Gesundheitsämter sind entweder staatliche Behörden der Landesverwaltung (z. B. die Gesundheitsämter in Baden-Württemberg und Bayern als untere Gesundheitsbehörden in den kreisfreien Städten und Landkreisen) oder kommunale Behörden (vgl. z. B. § 2 Abs. 1 S. 2 NGöGD). Gesetzliche Grundlage für die Arbeit der Gesundheitsämter sind die Landesgesundheitsgesetze (Gesetze über den öffentlichen Gesundheitsdienst) bzw. rechtliche Vorschriften auf Bundesebene wie das Infektionsschutzgesetz und die Trinkwasserverordnung. Aufgaben der Gesundheitsämter sind u. a. der Amtsärztliche sowie der Sozialpsychiatrische Dienst, der Infektionsschutz und die Aids-Beratung, die Schwangeren- und Schwangerenkonfliktberatung sowie die Hygieneüberwachung.

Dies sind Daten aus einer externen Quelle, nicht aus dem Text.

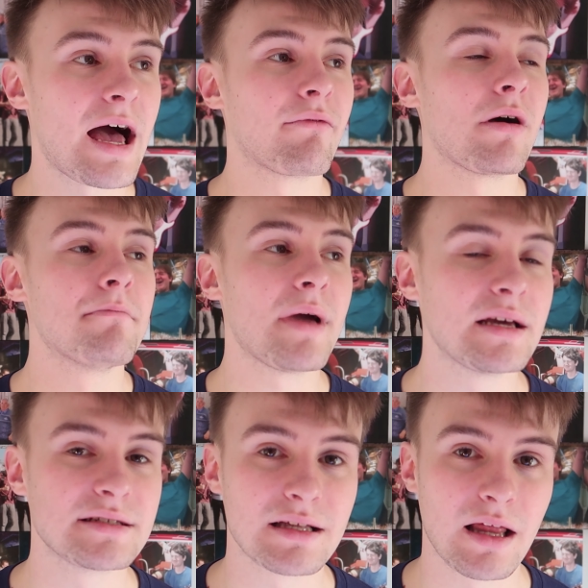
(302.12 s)
have
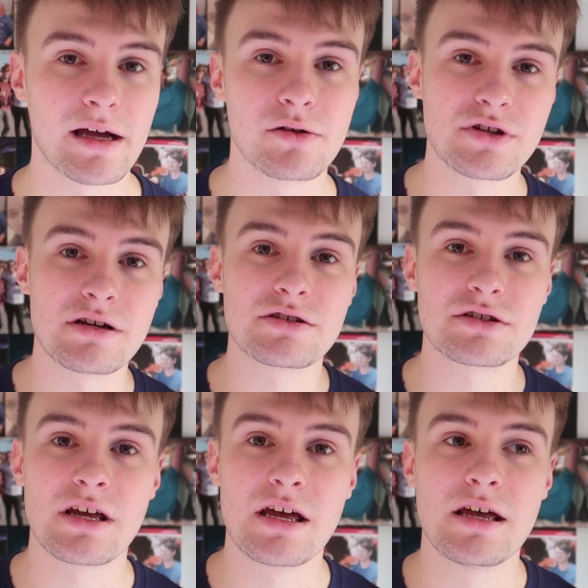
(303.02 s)
amazing layouts. There
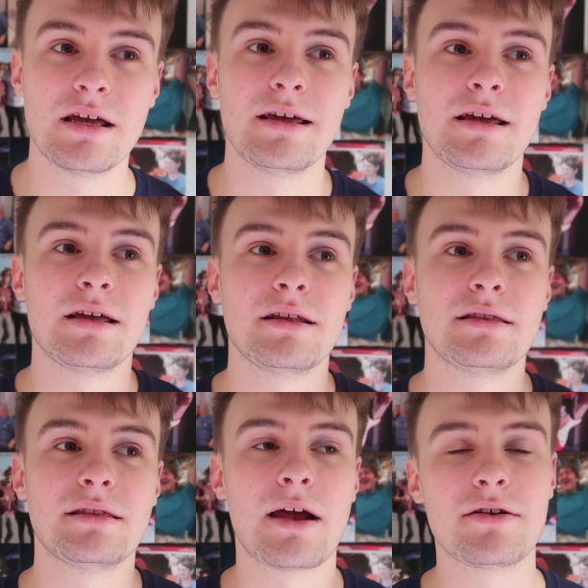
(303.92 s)

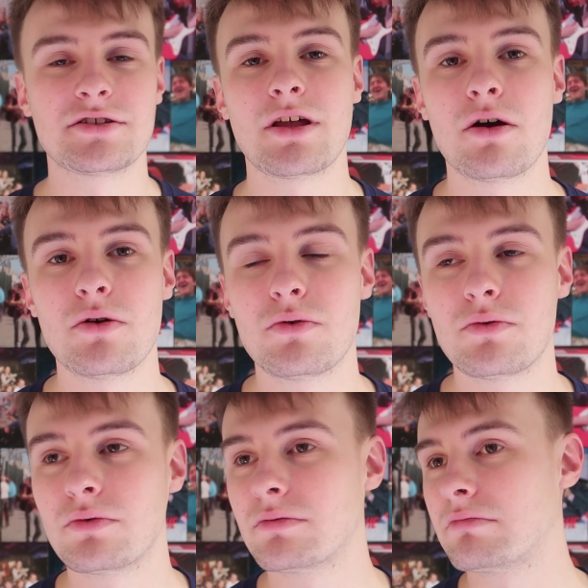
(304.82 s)
is
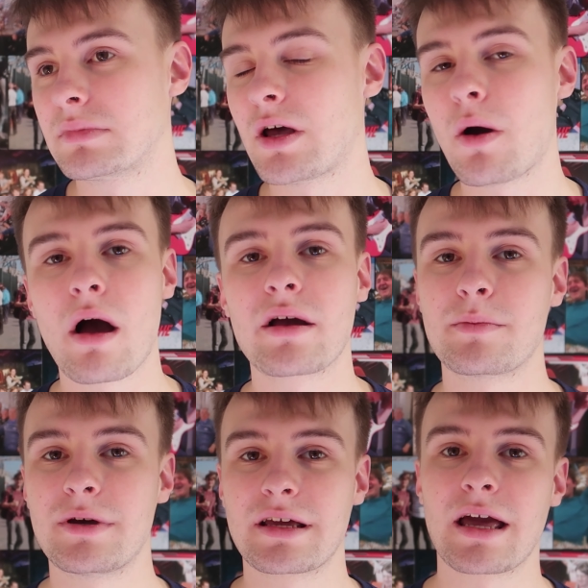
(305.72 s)
no
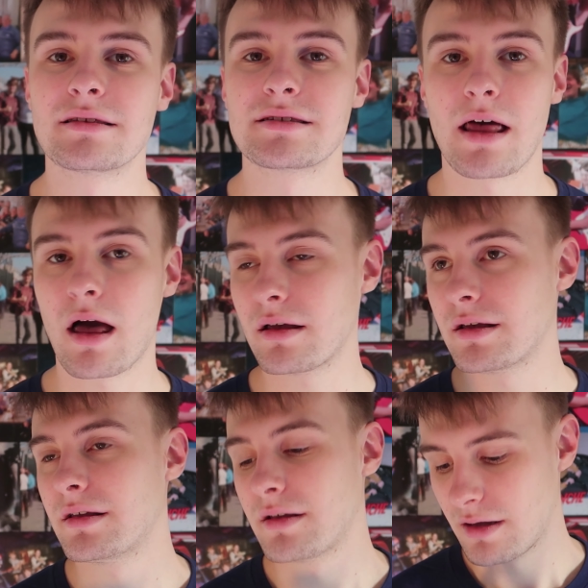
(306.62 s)
argument against that.
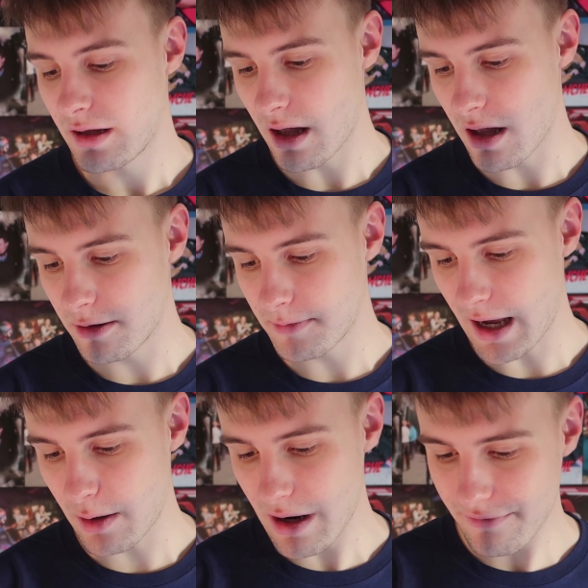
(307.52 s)

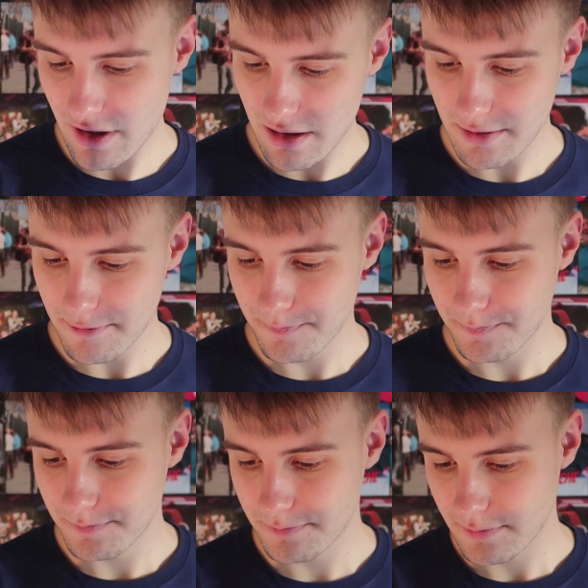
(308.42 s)
However,
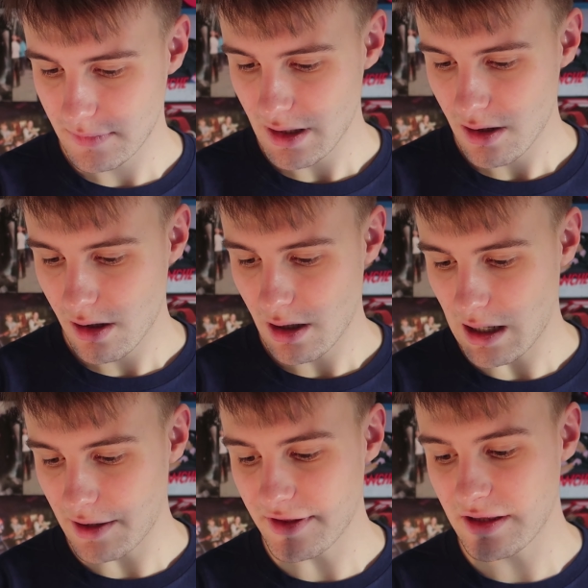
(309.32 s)

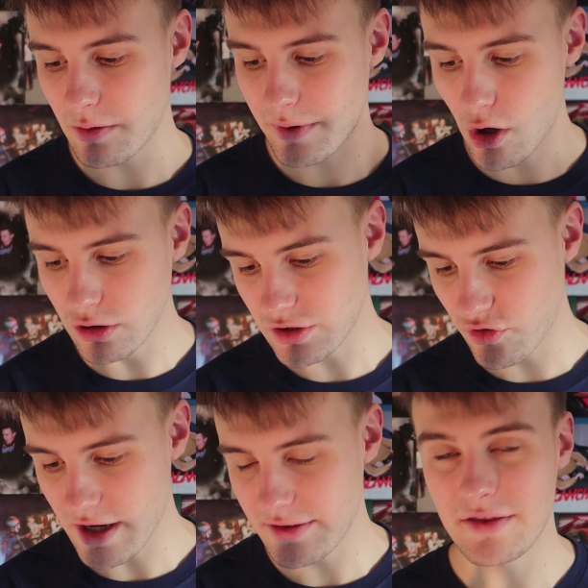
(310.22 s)
I think that we all
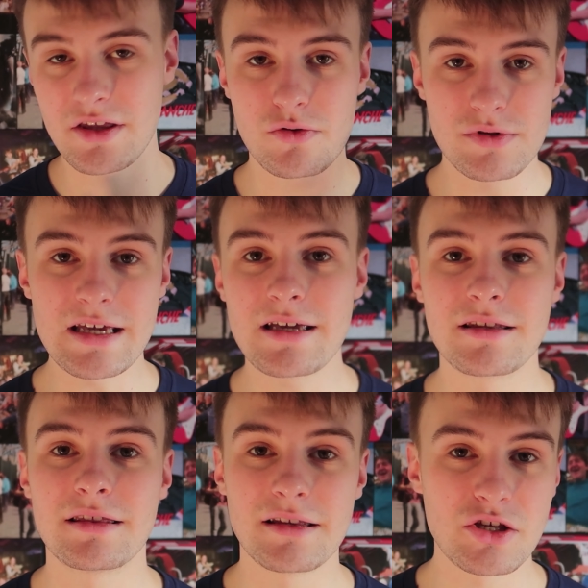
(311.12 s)
agree that the
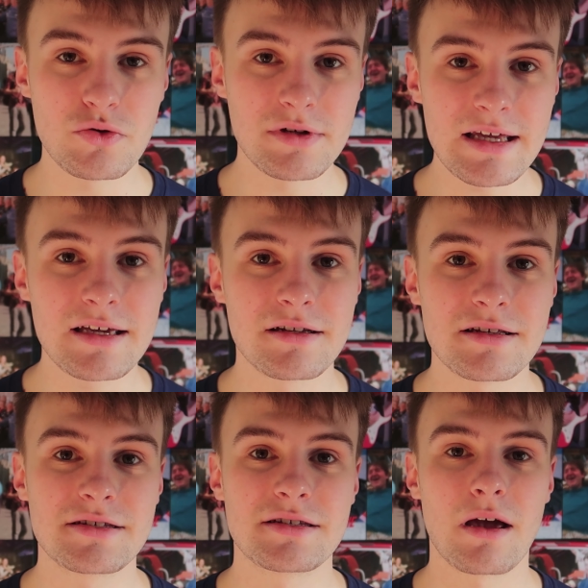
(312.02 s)

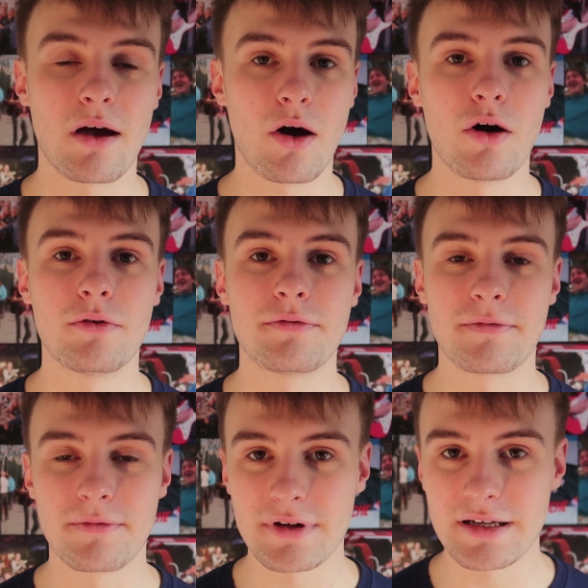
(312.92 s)
uniqueness
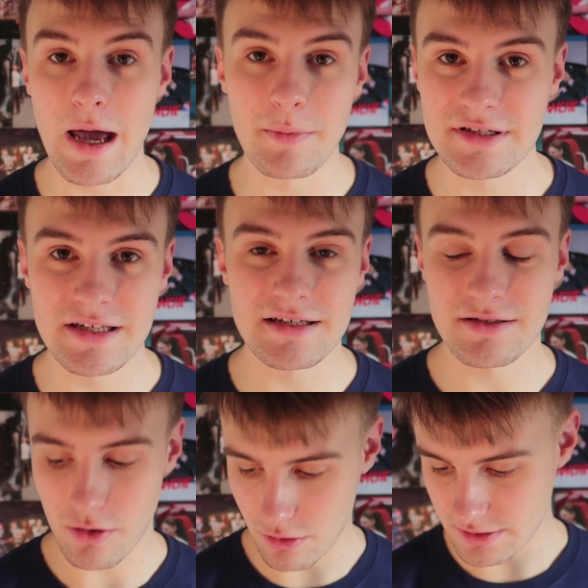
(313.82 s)
of
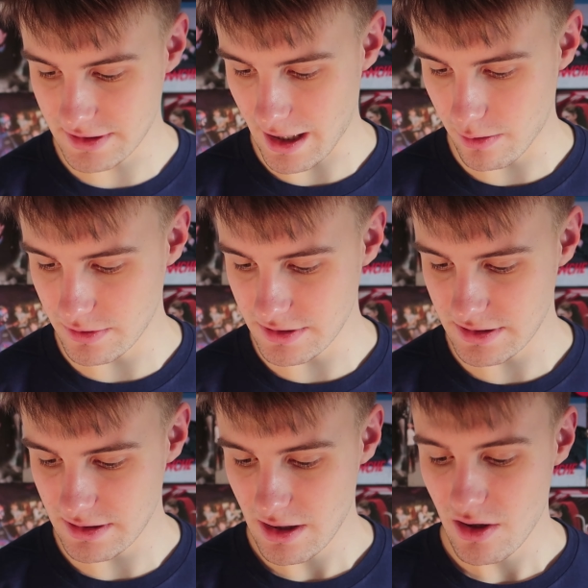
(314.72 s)
Nemesis or Alton
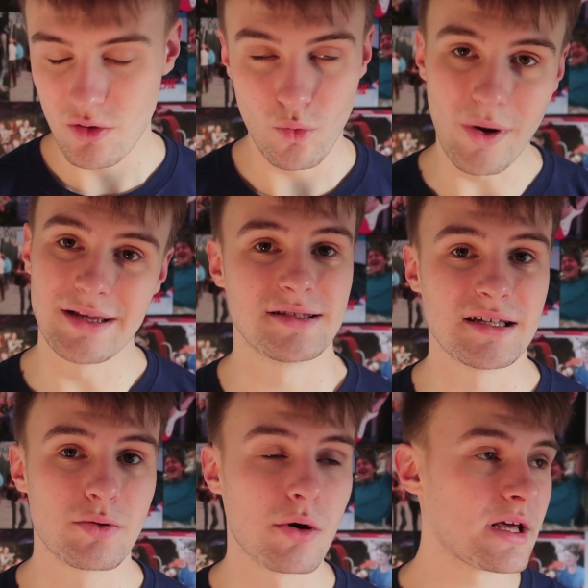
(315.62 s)
Towers wins
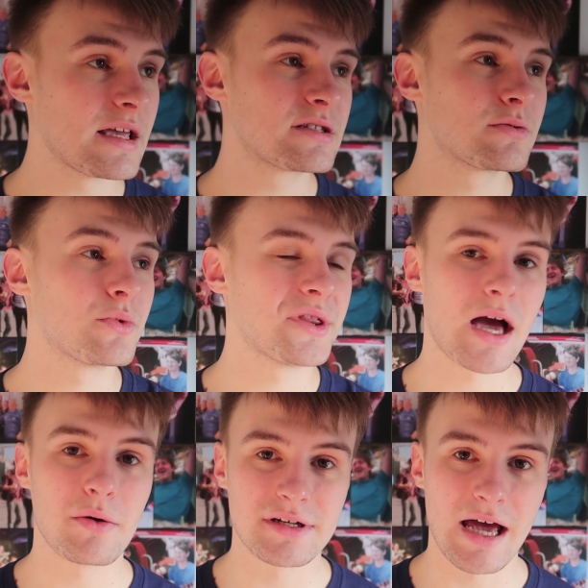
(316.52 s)
this one. It's
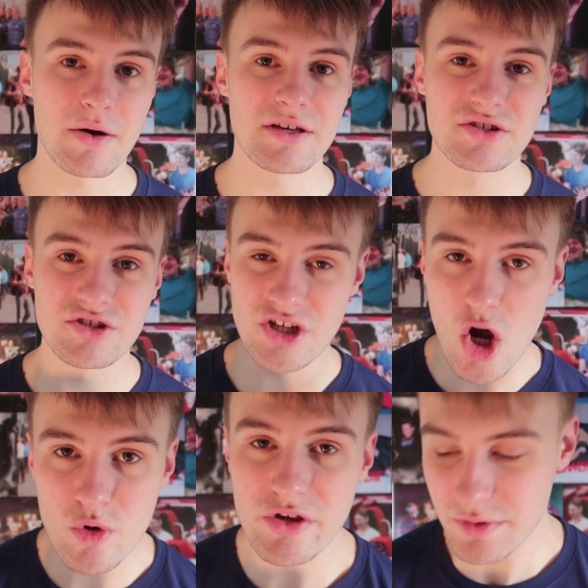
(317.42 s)
without a doubt. It's
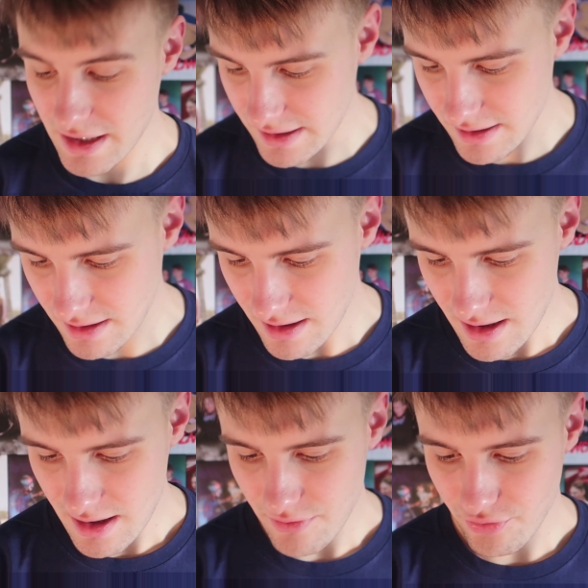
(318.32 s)
so unique,
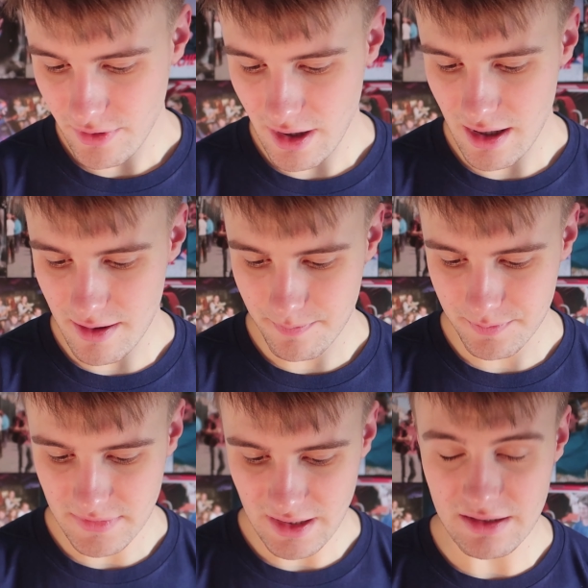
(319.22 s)
and
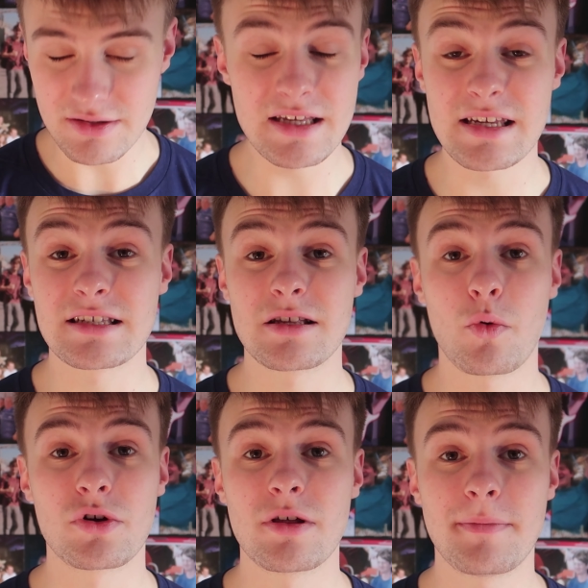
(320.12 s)
this has
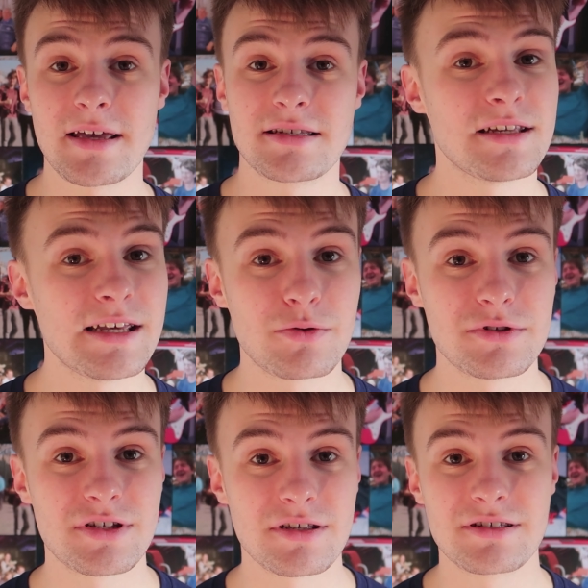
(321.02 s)
one of the best
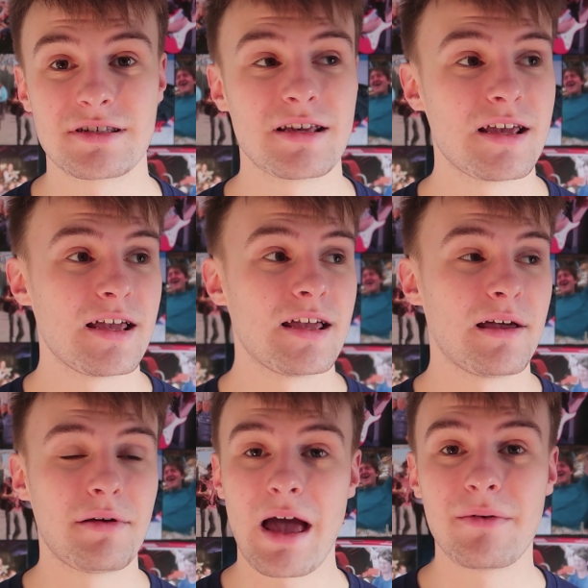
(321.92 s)
sequences
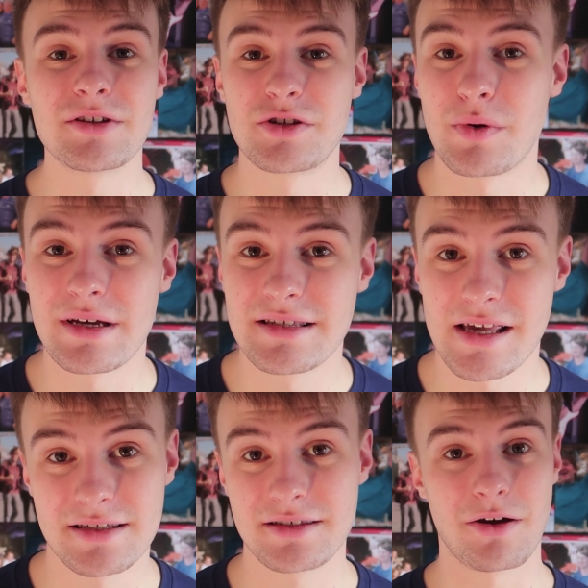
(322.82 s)
ever to
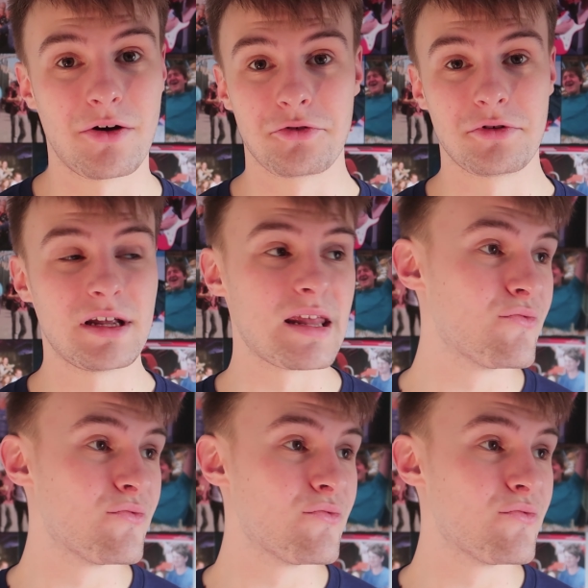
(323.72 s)
exist on an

Schulämter sind staatliche Behörden für ein bestimmtes Gemeindegebiet. Nach den Schulgesetzen der Bundesländer unterscheidet man staatliche und kommunale Aufgaben. Das Land ist zuständig für die Lehrer und die (pädagogischen) Fachinhalte im Bereich der Schulen, während sich die Städte und Landkreise als Träger ihrer Schulen für die baulichen Anlagen, deren Ausstattung und Betrieb, die sächlichen Kosten sowie die personelle Besetzung der Schulsekretariate und Hausmeisterstellen verantwortlich zeichnen.